This repository is for Machine Learning class at MIU. Unless the students choose a different project, the default project is "the Mongolian Sidewalk Project" described below.
The goal of the Mongolian Sidewalk Project is build an AI that detects various objects seen in the streets of Mongolia. By doing the project, the students will have a chance to see the whole aspects of developing an AI and thereby learn Machine Learning.
Here is what is expected for all participants.
- Collecting data: Take pictures of the streets in Mongolia and add to "data/sidewalk_mn/to_label" folder.
- Label: Use makesense.ai to label target objects (See Dataset section for details). We are using bounding box label type. After you are done with labeling, export the annotation in YOLO format.
- Train: As a starter, we will use YOLO V5.

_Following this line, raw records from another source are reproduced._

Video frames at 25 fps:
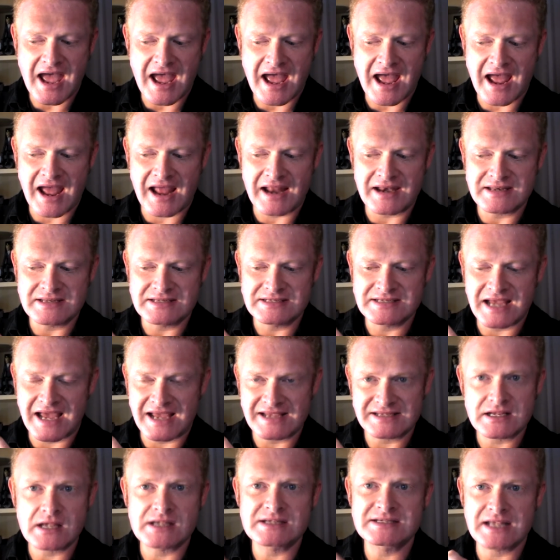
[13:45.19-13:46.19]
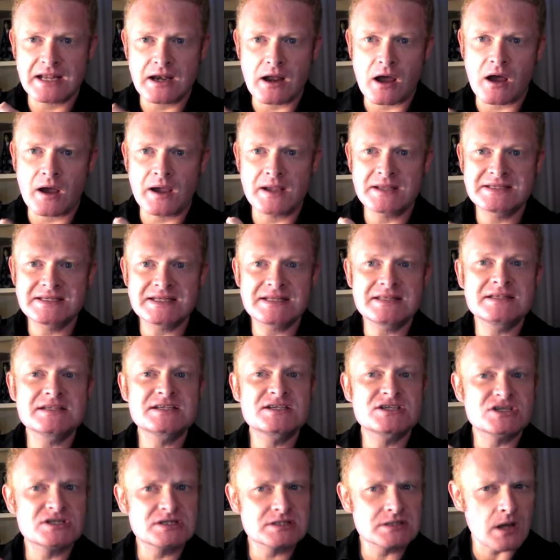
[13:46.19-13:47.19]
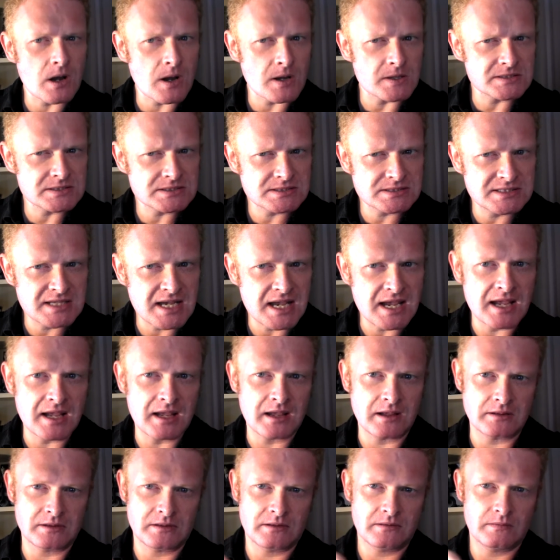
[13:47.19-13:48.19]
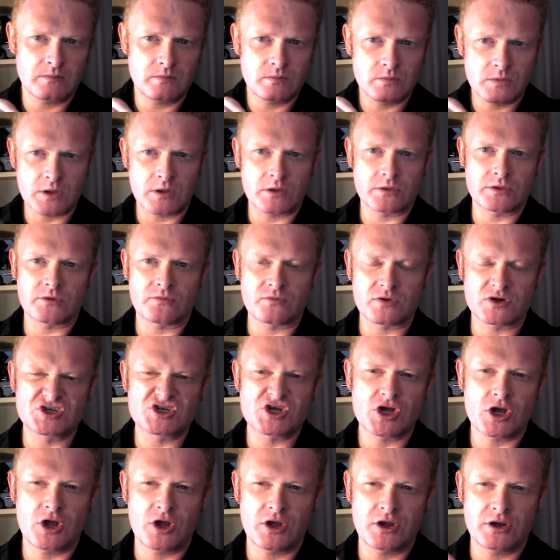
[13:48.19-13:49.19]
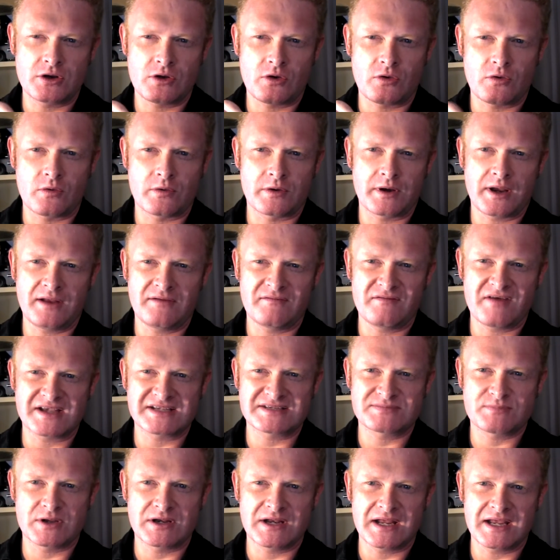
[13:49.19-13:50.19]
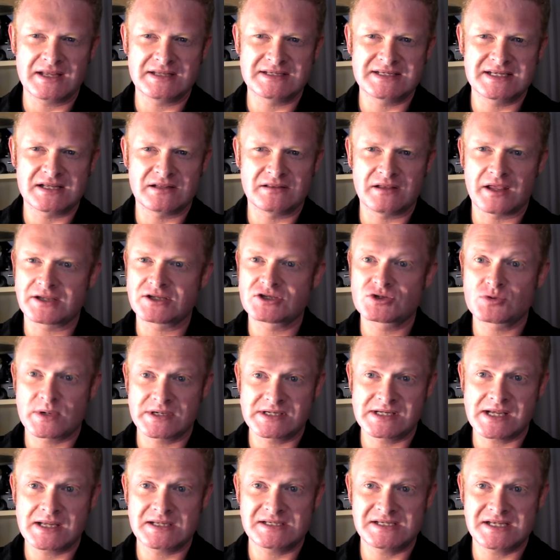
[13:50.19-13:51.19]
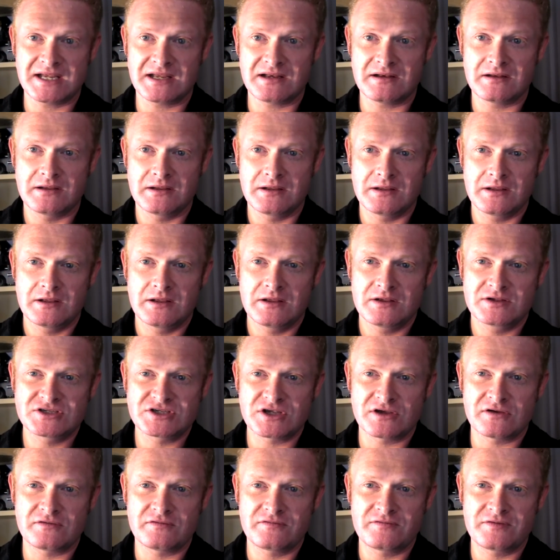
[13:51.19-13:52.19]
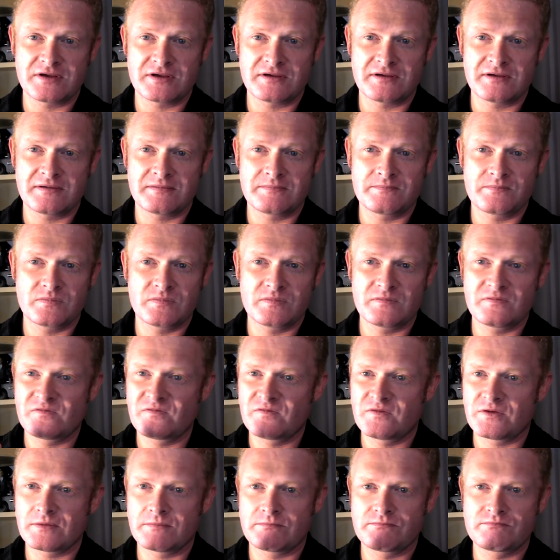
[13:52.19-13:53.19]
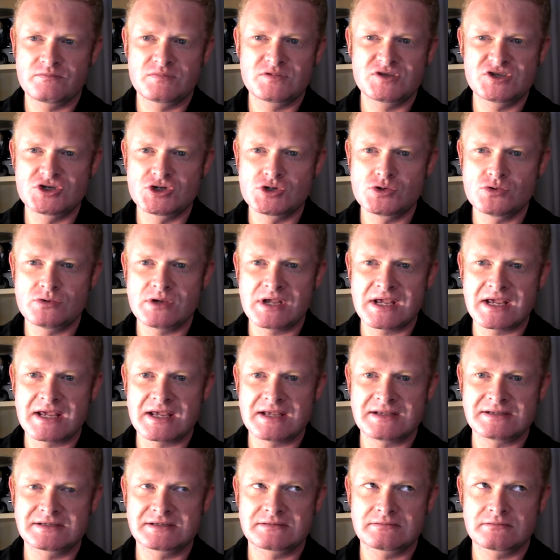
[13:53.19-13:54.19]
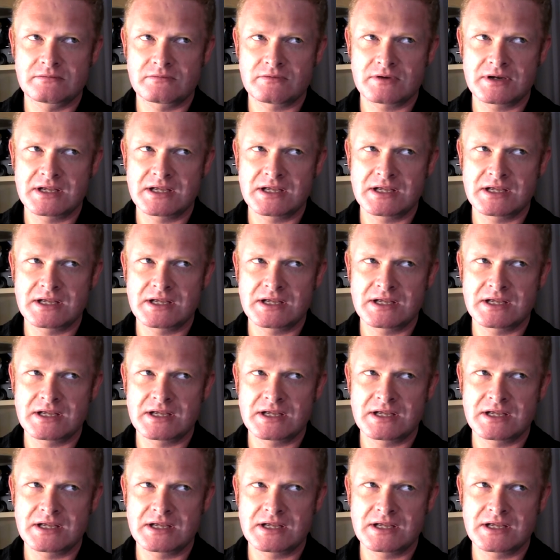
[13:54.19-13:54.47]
And as I said, I didn't start seeing the return on investment until like 2018. So for three years,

- Predict: After the model is trained, we will use a testset to evaluate the model performance
- Deploy: For a demo purpose, we will create a simple web service to predict real data.
To train a model, we need a lot of data. Our target goal is to have at least 300 labeled images.

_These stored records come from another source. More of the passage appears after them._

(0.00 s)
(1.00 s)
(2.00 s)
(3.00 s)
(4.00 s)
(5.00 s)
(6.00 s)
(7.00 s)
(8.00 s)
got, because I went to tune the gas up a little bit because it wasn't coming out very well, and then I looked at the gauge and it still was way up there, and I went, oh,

Each participant is expected to contribute at least 50 labeled images. After 300 labeled images are gathered, we will split the data into:
- train: 200 images
- validation: 50 images
- test: 50 images
After the images are collected, you need to label them. You can use makesense. Upload sidewalk_labels.txt as labels file. After having with annotation, export the labels in YOLO format and check them into the data folder.

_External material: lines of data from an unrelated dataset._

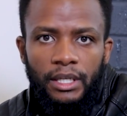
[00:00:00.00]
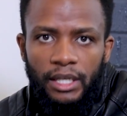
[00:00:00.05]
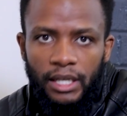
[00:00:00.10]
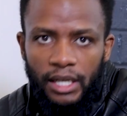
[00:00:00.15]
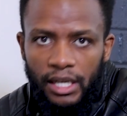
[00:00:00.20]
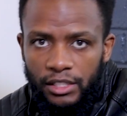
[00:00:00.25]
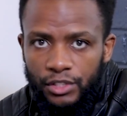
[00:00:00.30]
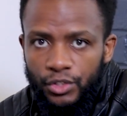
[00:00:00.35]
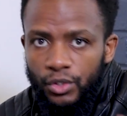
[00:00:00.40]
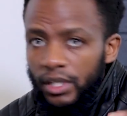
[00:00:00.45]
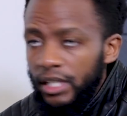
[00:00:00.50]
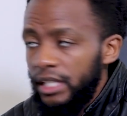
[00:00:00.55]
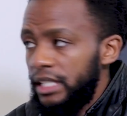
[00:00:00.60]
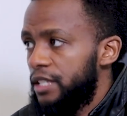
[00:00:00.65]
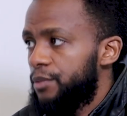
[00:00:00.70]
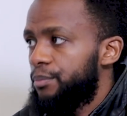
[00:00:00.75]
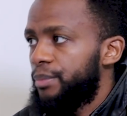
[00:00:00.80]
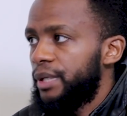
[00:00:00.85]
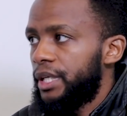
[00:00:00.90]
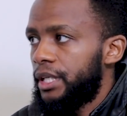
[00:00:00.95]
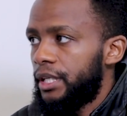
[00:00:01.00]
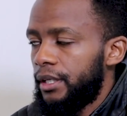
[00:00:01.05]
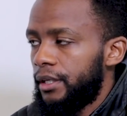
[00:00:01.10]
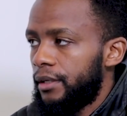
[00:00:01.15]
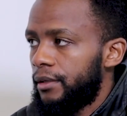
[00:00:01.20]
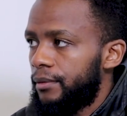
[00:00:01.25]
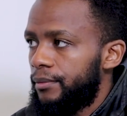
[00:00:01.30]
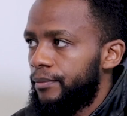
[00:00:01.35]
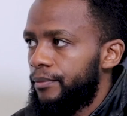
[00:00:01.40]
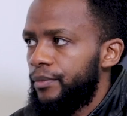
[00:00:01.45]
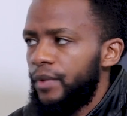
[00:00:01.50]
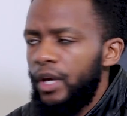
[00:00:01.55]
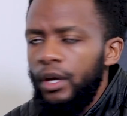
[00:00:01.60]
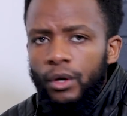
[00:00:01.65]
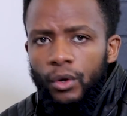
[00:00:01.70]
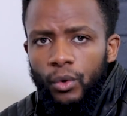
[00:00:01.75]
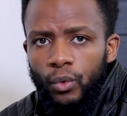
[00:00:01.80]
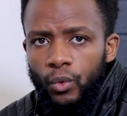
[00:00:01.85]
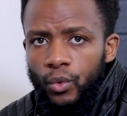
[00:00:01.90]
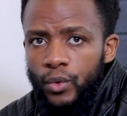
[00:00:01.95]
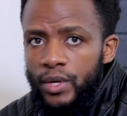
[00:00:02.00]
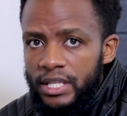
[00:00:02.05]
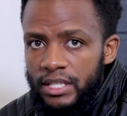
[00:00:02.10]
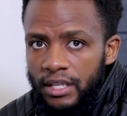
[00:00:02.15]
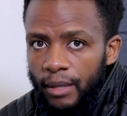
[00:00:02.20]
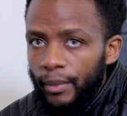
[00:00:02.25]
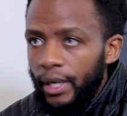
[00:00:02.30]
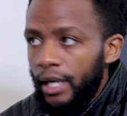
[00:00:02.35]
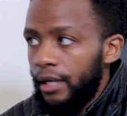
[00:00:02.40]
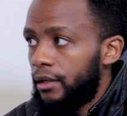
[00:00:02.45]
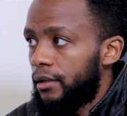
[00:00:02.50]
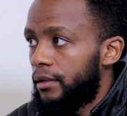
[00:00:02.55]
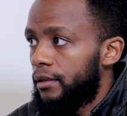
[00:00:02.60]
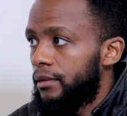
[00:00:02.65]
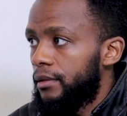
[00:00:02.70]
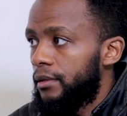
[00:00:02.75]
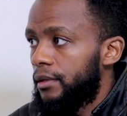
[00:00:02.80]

Culturally speaking, who is a man?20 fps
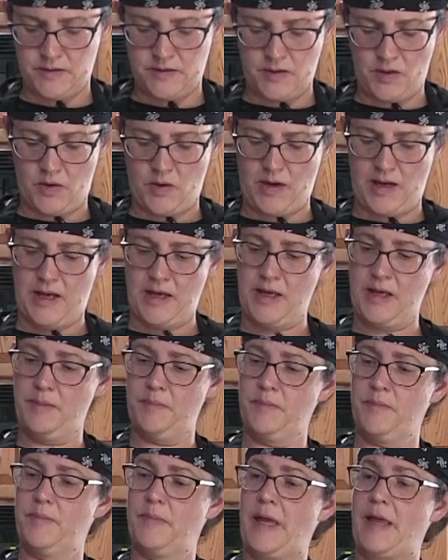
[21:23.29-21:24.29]

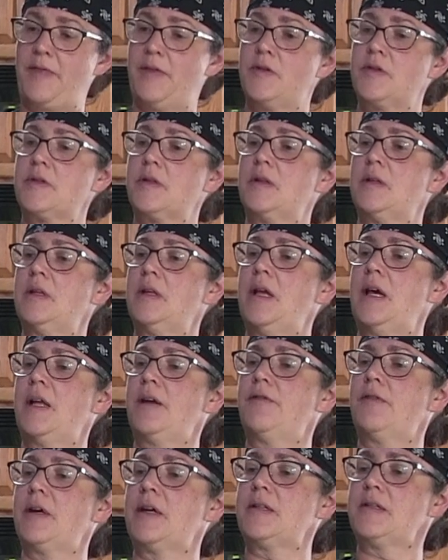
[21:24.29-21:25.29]
and there's a lot
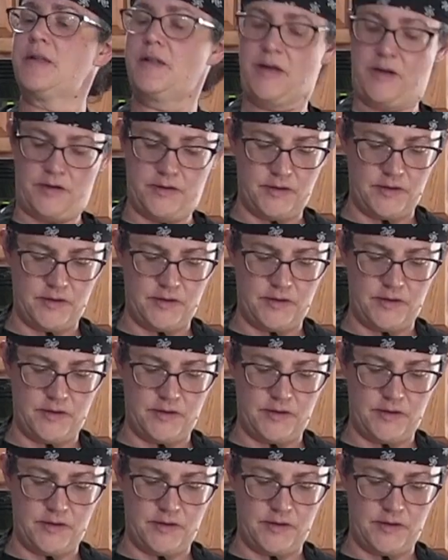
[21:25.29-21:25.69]
of rice in there,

The initial dataset classes are borrowed from the Korean sidewalk dataset. There might be different objects we are interested in identifying so we will leave the option to add more classes later on. The initial classes are:
id | class label |
---|---|
0 | wheelchair |
1 | truck |
2 | tree_trunk |
3 | traffic_sign |
4 | traffic_light |
5 | traffic_light_controller |
6 | table |
7 | stroller |
8 | stop |
9 | scooter |
10 | potted_plant |
11 | power_controller |
12 | pole |
13 | person |
14 | parking_meter |
15 | movable_signage |
16 | motorcycle |
17 | kiosk |
18 | fire_hydrant |
19 | dog |
20 | chair |
21 | cat |
22 | carrier |
23 | car |
24 | bus |
25 | bollard |
26 | bicycle |
27 | bench |
28 | barricade |
There are many object detection models. As a starter, we can use YOLO V5 which is one of the most commonly used object detection models. You can take a look at sidewalk_ko_yolov5 to see how training is done. We want to replicate it for Mongolian data and build a model that can detect object in Mongolian streets.
There have been several Machine Learning projects that deal with sidewalk image data. For instance, Deep Learning for Automatically Detecting Sidewalk Accessibility Problems Using Streetscape Imagery (2019), and Korean sidewalk project for people with disabilities.